■ **DATA SHOWN**

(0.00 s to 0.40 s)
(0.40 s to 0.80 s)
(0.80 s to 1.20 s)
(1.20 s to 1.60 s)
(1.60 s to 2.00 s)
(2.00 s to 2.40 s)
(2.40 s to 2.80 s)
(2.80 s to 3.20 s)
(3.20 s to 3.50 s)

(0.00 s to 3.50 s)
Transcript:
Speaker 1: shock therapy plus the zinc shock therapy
--
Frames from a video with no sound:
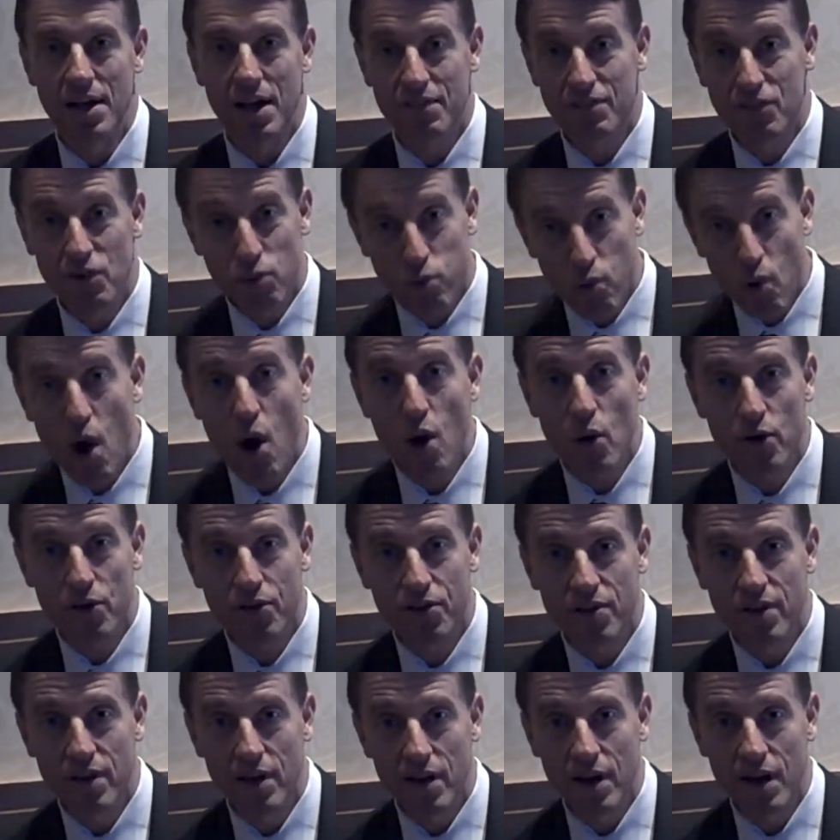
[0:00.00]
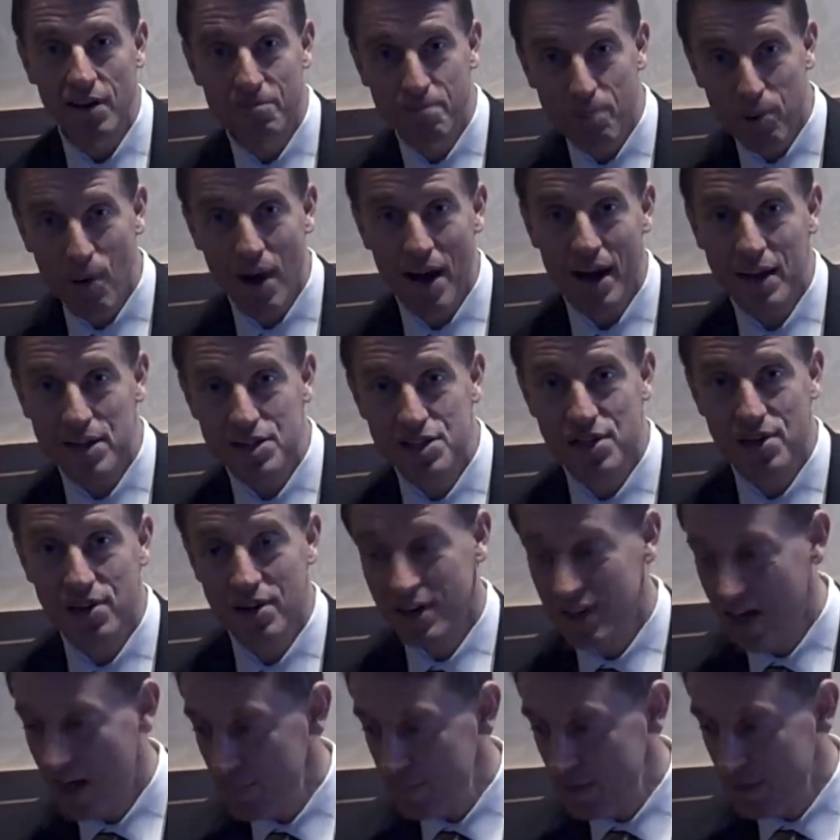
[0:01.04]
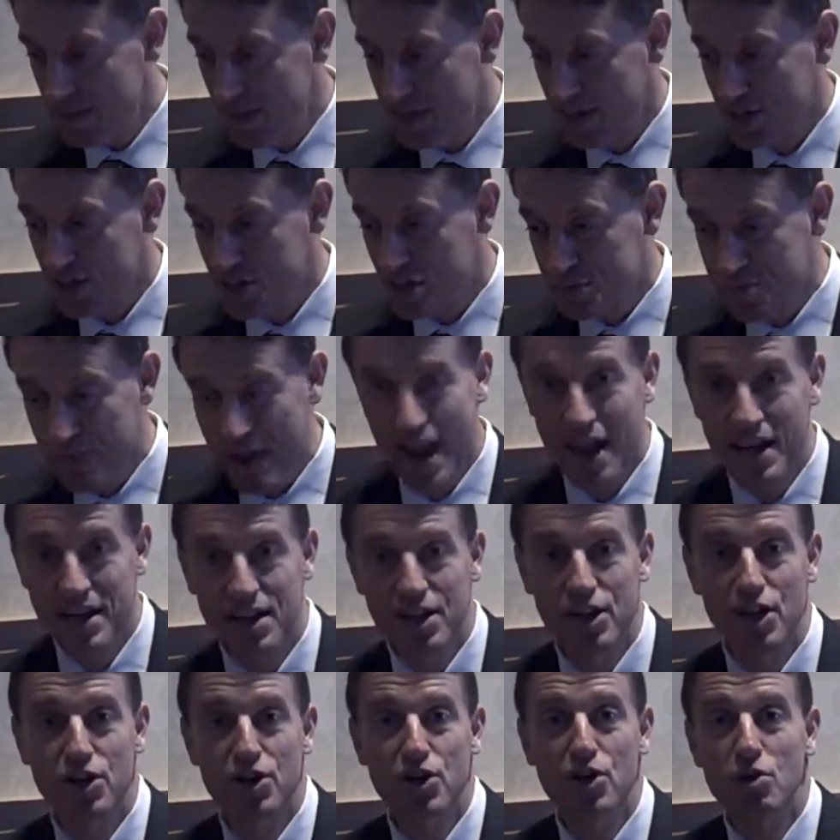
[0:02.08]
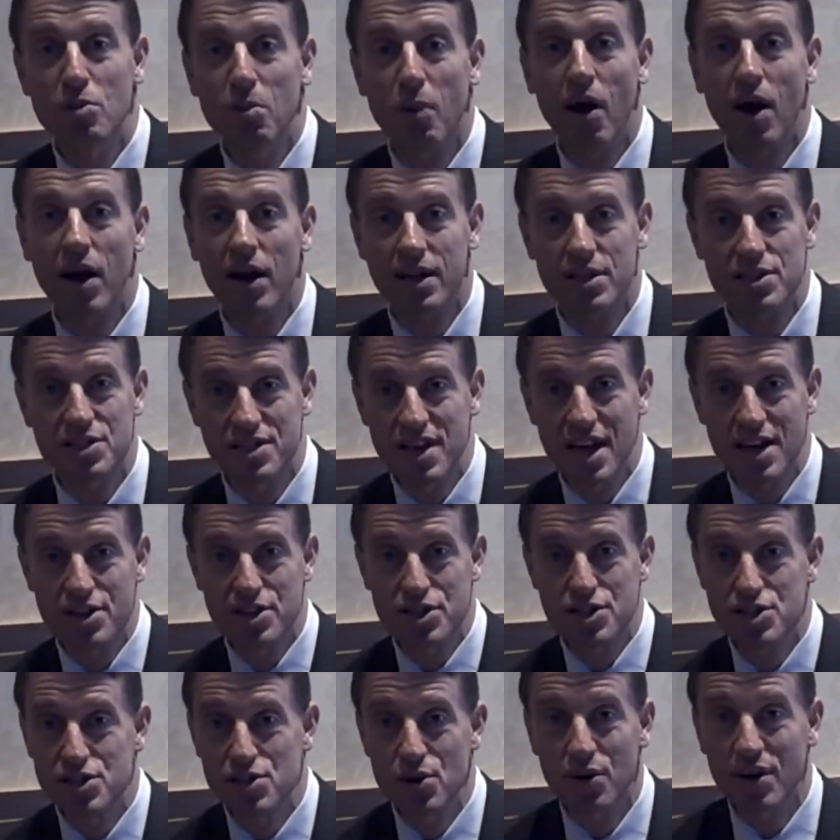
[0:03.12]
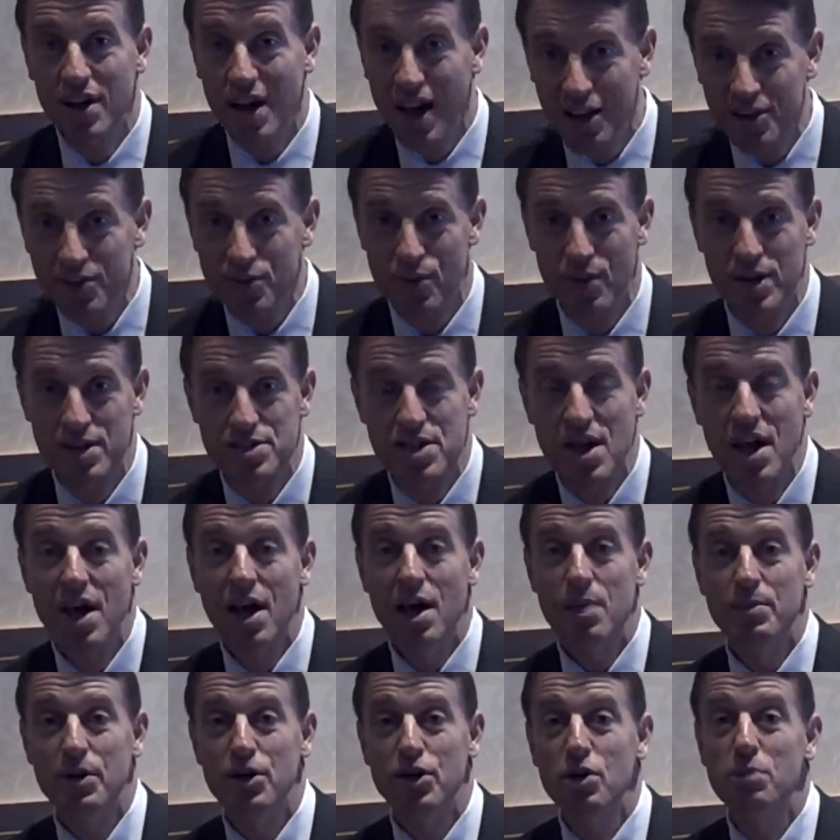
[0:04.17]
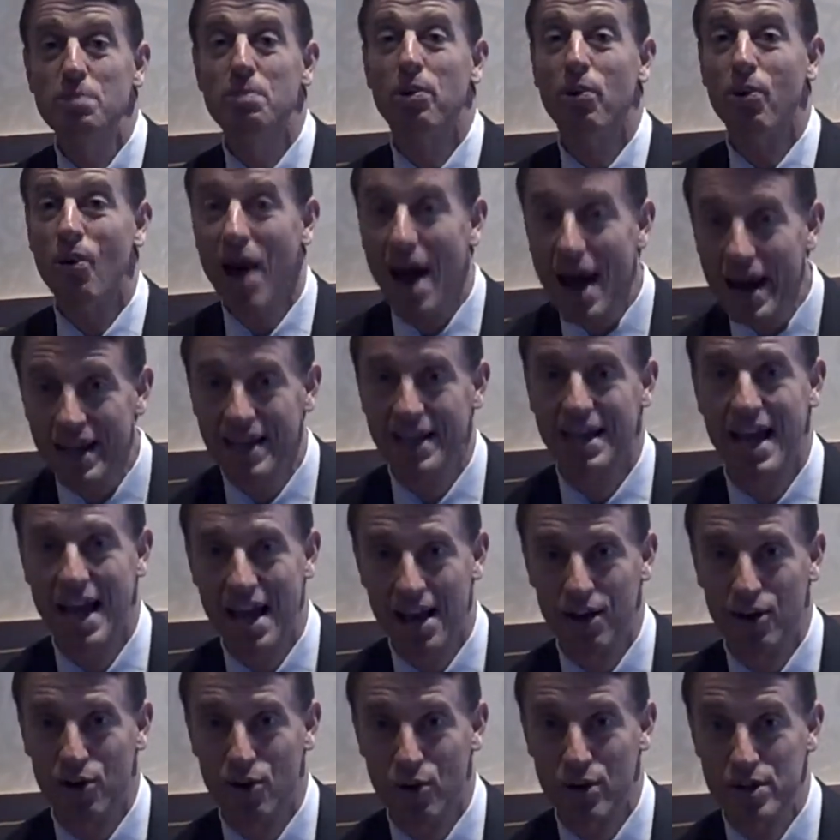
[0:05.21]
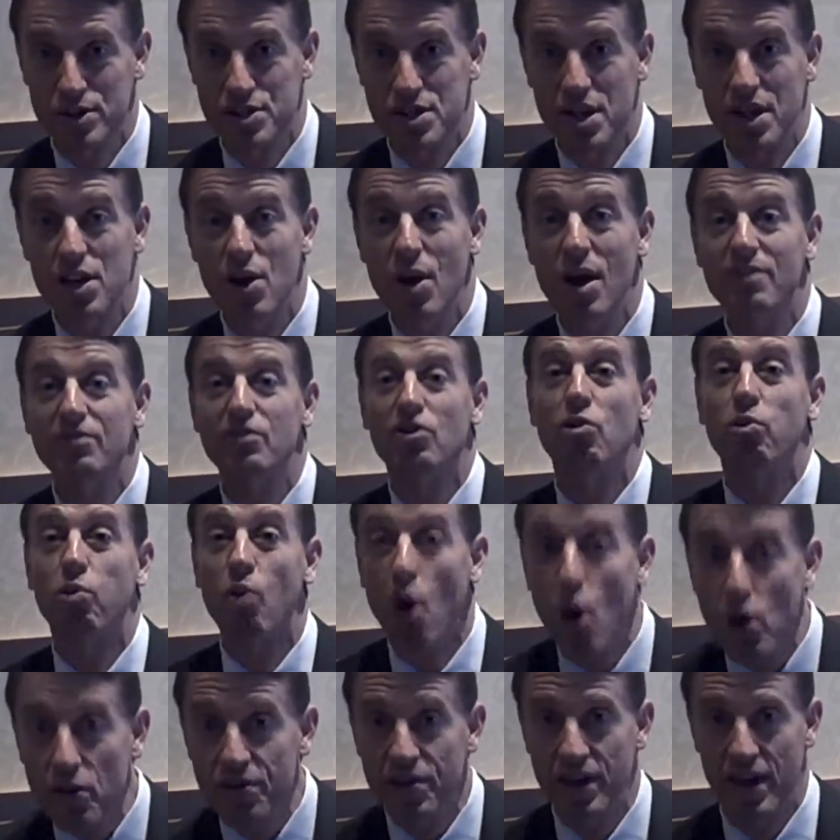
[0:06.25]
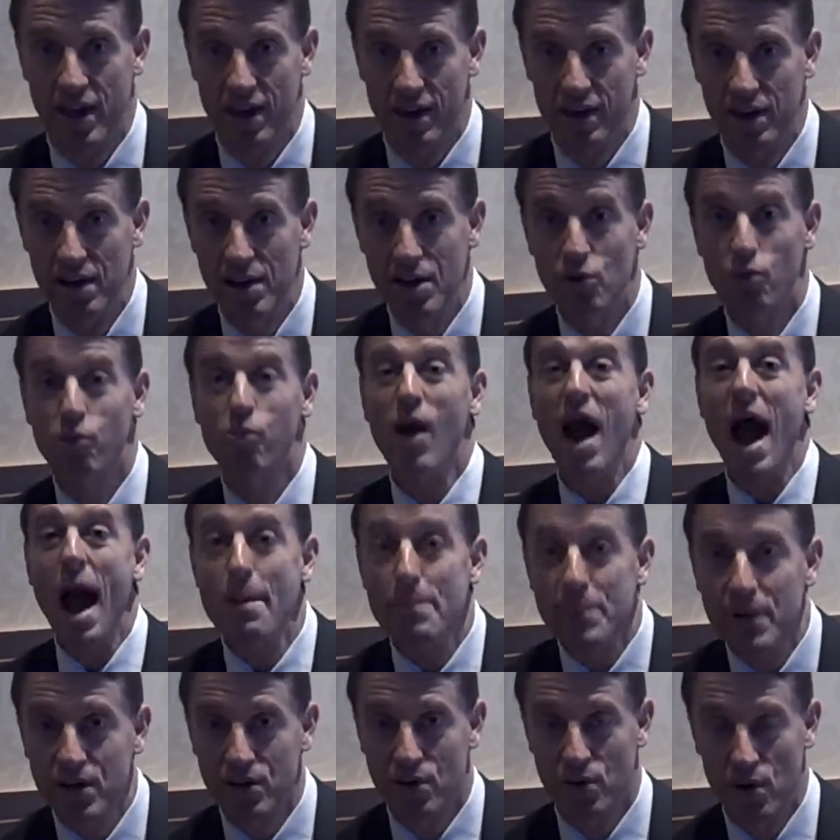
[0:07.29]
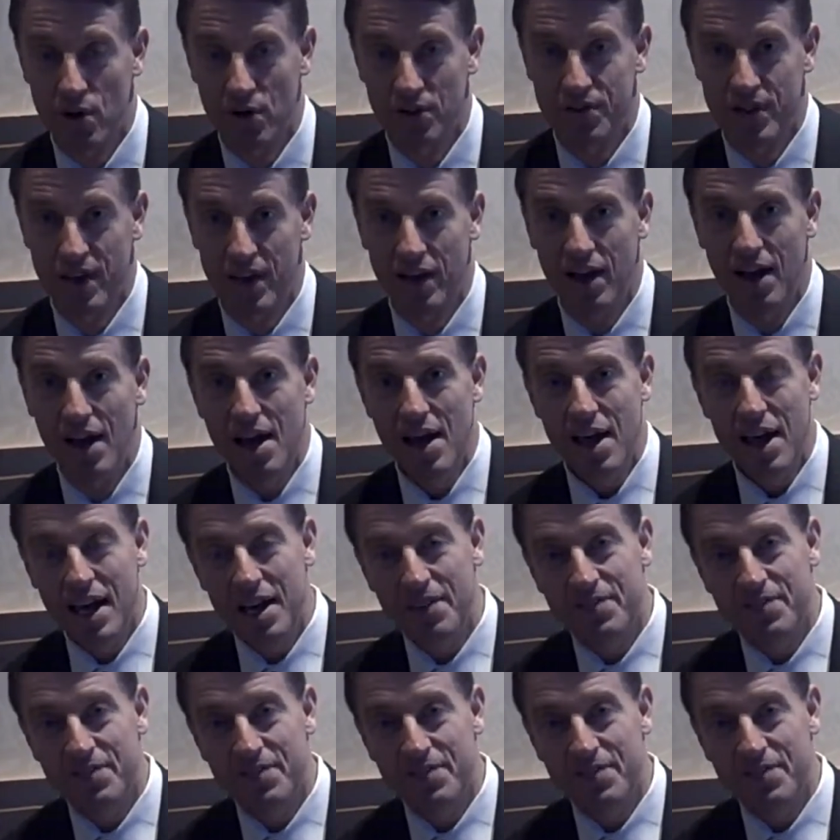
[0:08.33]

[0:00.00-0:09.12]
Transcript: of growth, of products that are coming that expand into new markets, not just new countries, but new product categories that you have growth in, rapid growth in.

■ **REQUIRED WORK**
Copy out exactly the lines above beginning with the line that contains "Frames from a" and finishing with the line that contains "Transcript: of growth, of", including both; leave the pictures out.

■ **THE ANSWER**
Frames from a video with no sound:
[0:00.00]
[0:01.04]
[0:02.08]
[0:03.12]
[0:04.17]
[0:05.21]
[0:06.25]
[0:07.29]
[0:08.33]

[0:00.00-0:09.12]
Transcript: of growth, of products that are coming that expand into new markets, not just new countries, but new product categories that you have growth in, rapid growth in.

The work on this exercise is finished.